_Work task:_ Repeat every entry word for word. Images do not belong in the copy.

_Information shown:_
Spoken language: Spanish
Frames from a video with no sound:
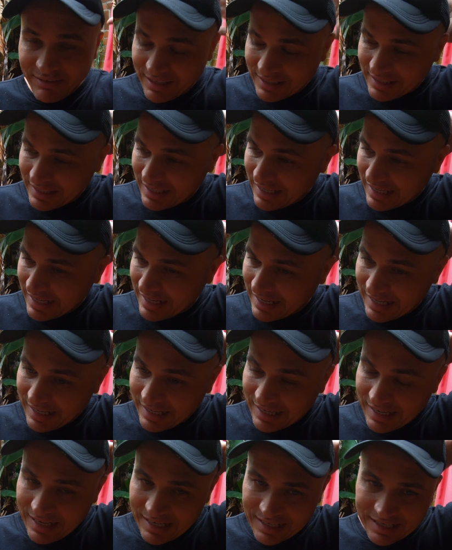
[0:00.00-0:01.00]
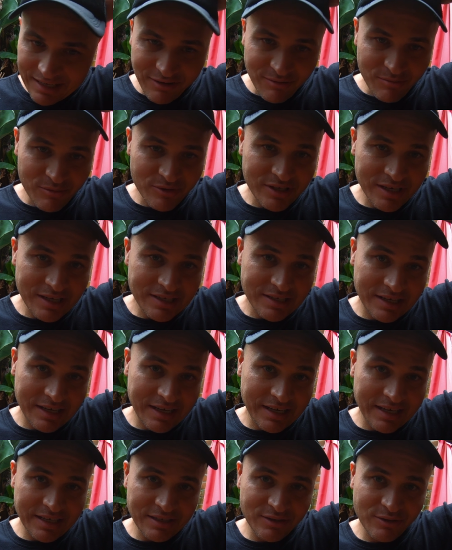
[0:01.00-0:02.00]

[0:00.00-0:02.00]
batería a cargar, que cómo se hace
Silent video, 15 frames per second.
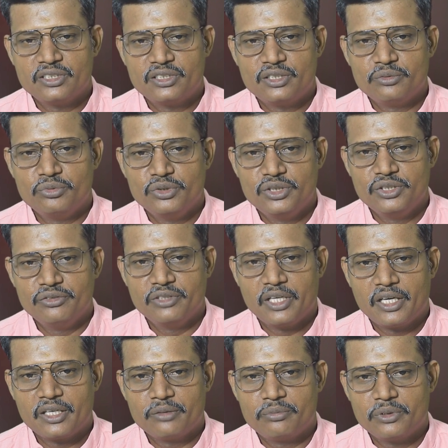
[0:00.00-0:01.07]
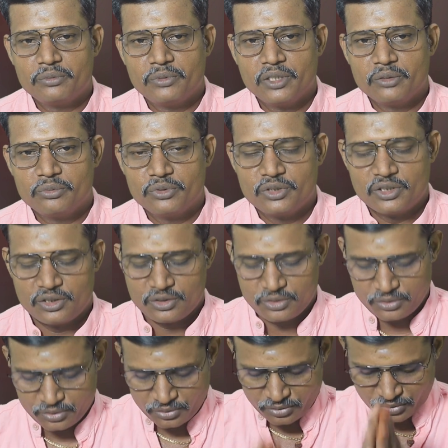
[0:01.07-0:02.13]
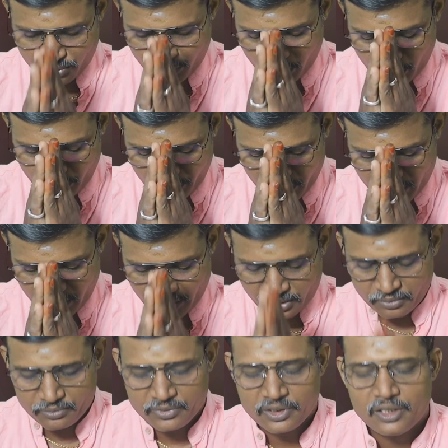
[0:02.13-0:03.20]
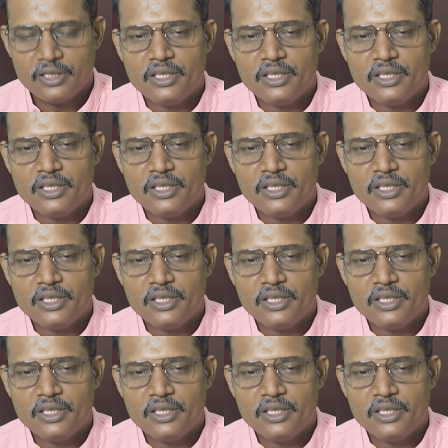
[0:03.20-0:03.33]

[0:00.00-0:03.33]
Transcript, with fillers: சித்தி புத்தி விநாயக பெருமானை போற்றி குருவேசரணம்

_Exercise response:_
Spoken language: Spanish
Frames from a video with no sound:
[0:00.00-0:01.00]
[0:01.00-0:02.00]

[0:00.00-0:02.00]
batería a cargar, que cómo se hace
Silent video, 15 frames per second.
[0:00.00-0:01.07]
[0:01.07-0:02.13]
[0:02.13-0:03.20]
[0:03.20-0:03.33]

[0:00.00-0:03.33]
Transcript, with fillers: சித்தி புத்தி விநாயக பெருமானை போற்றி குருவேசரணம்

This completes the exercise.